Le travailleur intérimaire post-COVID: de l’enfant délaissé au V.I.P.

Un jeu-concours organisé par une agence d’intérim très connue au Luxembourg fait actuellement le buzz. En effet, les intérimaires de l’agence en question ont la possibilité de gagner un séjour d’une semaine «all inclusive» en Grèce à condition de travailler au moins un jour sous contrat avec cette agence entre le 19 janvier et le 31 mars 2022.

De quoi faire rêver les travailleurs intérimaires qui, semblerait-t-il, font défaut alors que le marché de l’emploi et l’économie reprennent pleinement et sont en plein essor. Si ce coup de marketing est plutôt original et pourrait donner l’impression que les travailleurs intérimaires sont valorisés et accueillis à bras ouverts tout en bénéficiant de conditions de travail formidables, celui-ci soulève néanmoins des questions.

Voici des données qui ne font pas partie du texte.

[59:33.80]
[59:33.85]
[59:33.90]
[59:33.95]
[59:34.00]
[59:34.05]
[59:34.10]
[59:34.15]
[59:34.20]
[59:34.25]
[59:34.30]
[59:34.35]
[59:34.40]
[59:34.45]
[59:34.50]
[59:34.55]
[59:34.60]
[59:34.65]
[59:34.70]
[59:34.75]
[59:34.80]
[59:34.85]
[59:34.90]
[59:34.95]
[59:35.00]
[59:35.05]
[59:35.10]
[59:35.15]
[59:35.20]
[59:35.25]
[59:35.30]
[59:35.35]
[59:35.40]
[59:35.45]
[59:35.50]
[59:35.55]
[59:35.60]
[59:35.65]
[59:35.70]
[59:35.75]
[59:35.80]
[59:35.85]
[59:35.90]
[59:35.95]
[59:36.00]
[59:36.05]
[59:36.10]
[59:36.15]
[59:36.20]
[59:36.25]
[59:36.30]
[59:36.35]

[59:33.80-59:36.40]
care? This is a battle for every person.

Ainsi, on peut se demander pourquoi les travailleurs intérimaires ont besoin d’une telle incitation pour s’inscrire dans une agence d’intérim (on pourrait même aller plus loin en se demandant: pourquoi ont-ils besoin d’une incitation pour s’inscrire dans cette agence d’intérim en particulier)? Les demandeurs d’emploi seraient-ils devenus plus réticents à s’inscrire dans une agence d’intérim en cette période post-COVID? Et si oui, pourquoi?

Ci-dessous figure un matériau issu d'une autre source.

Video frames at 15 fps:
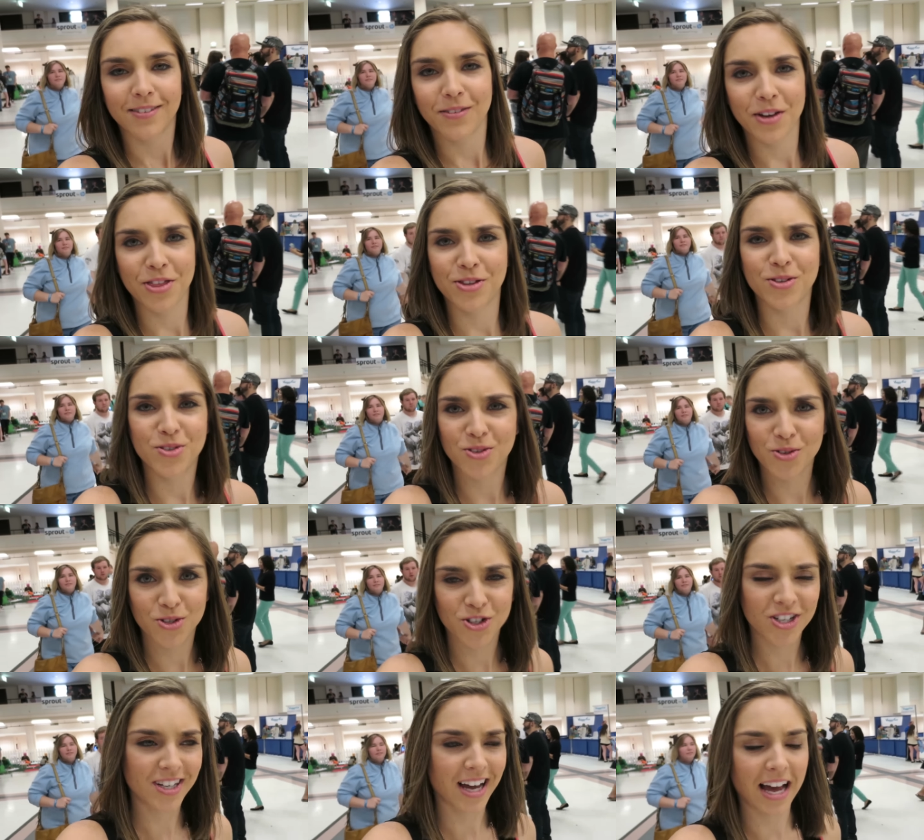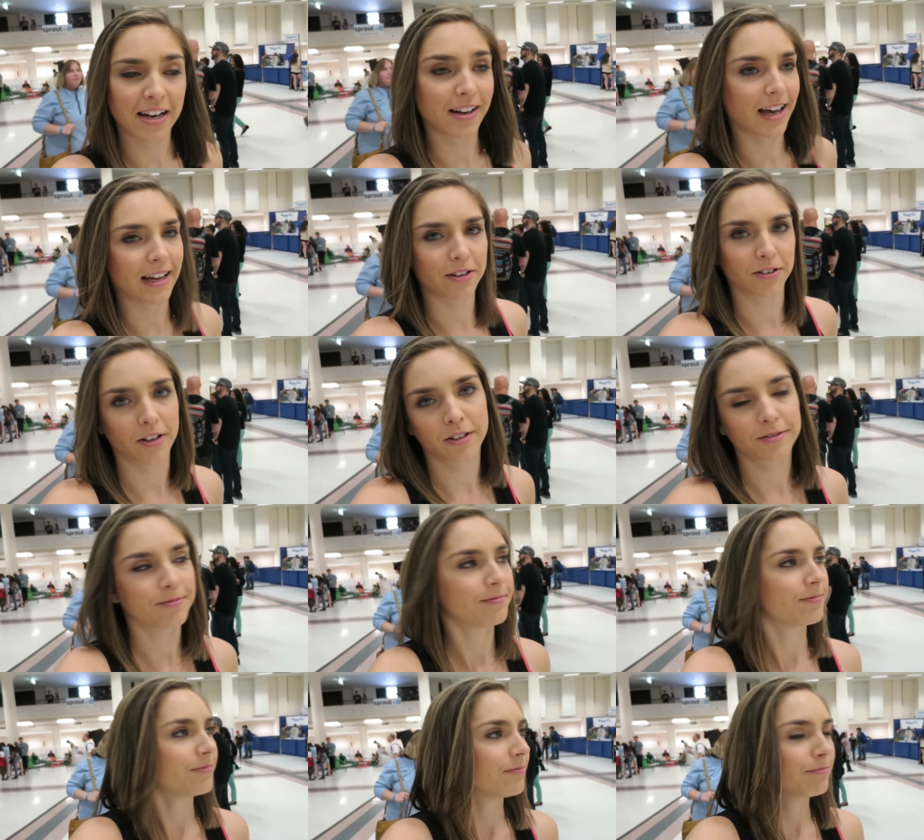with sushi. at all.
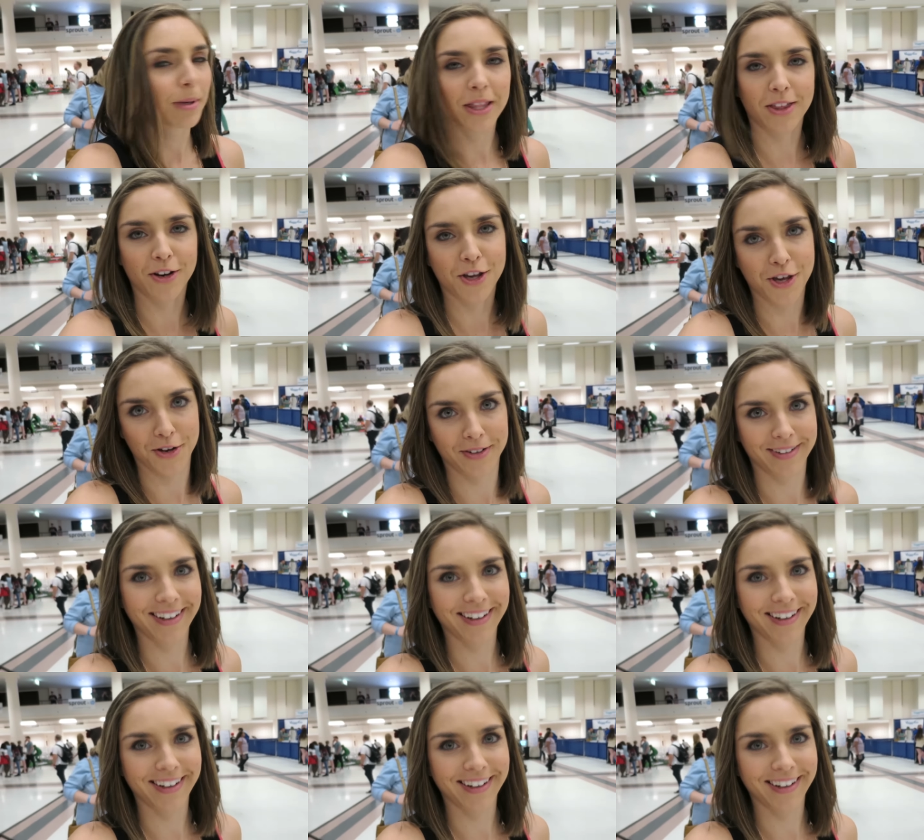But they're cute.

En effet, organiser un jeu-concours qui fait sous-entendre que le travailleur intérimaire dans le monde du travail luxembourgeois serait accueilli comme un enfant roi frise l’ironie. Il ne faut pas oublier que les intérimaires sont le dernier maillon de la chaîne au Luxembourg et qu’ils ont été parmi les premières victimes de la pandémie.

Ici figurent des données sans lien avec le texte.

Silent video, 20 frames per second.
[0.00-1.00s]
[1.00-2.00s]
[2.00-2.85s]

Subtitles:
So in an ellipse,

Retour en mars 2020: le gouvernement luxembourgeois annonce le «lockdown» et renvoie tous les salariés à la maison. Des aides étatiques, notamment le chômage partiel, sont mis en place afin de préserver et prioriser le maintien dans l’emploi. Pendant ce temps, des dizaines et des dizaines de travailleurs intérimaires contactent l’OGBL parce que les agences intérimaires les ont convoqués et poussés à signer une résiliation d’un commun accord de leur mission de travail… sans contrepartie extra-légale, bien-sûr. La réponse à l’époque d’un directeur d’une agence intérimaire interpellé à ce sujet était sans équivoque: «Oui, mais il faut aussi nous comprendre, les entreprises (utilisatrices) ne veulent plus payer les missions des intérimaires, enfin, c’est compliqué pour tout le monde…».

Mais aussi en dehors de la pandémie, les travailleurs intérimaires doivent faire face à des conditions de travail non seulement difficiles, mais carrément illégales: contrats de mission signés avec l’agence intérimaire après le délai légal (voire à la fin de la mission); retards ou manquements total d’affiliation à la sécurité sociale; non-respect du salaire social minimum; multiplication de contrats de mission à courte durée (il n’est pas rare que des intérimaires travaillent pendant des années pour la même entreprise utilisatrice, mais que leurs contrats de mission soient renouvelés chaque semaine par exemple); exclusion des travailleurs intérimaires des avantages de la convention collective de l’entreprise utilisatrice (discrimination entre les salariés permanents et les travailleurs intérimaires) … ; pour ne citer que quelques exemples.

Il est évident que de tels jeux-concours ne sont pas la panacée pour ces travailleurs vulnérables, contraints d’accepter les conditions de travail les plus désagréables compte tenu de leur lien de dépendance envers les agences d’intérim et les entreprises utilisatrices.

Bien au contraire, ce qu’il faut, ce sont enfin des réformes légales qui protègent davantage les travailleurs intérimaires.

Fin décembre 2019 déjà, l’OGBL avait rencontré l’ancien ministre du Travail Dan Kersch et lui avait soumis son catalogue de revendications, qui comprenait notamment des sanctions plus accrues et davantage de contrôles de l’ITM; l’introduction d’une limitation du nombre (taux) maximal d’intérimaires par entreprise; l’obligation légale d’établir un contrat de mission avant le début de la prestation du travail intérimaire; la limitation des contrats de mission à courte durée; la conversion en CDI en cas de prolongation;… .

Si le dossier a certes été abordé et discuté fin 2019 dans le cadre du Comité Permanent du Travail et de l’Emploi (CPTE), il a toutefois été mis en suspens depuis le début de la crise sanitaire. L’OGBL appelle dès lors à ce que ce dossier relatif au travail intérimaire soit repris lors des prochaines réunions du CPTE afin de trouver, une fois pour toutes, des solutions durables.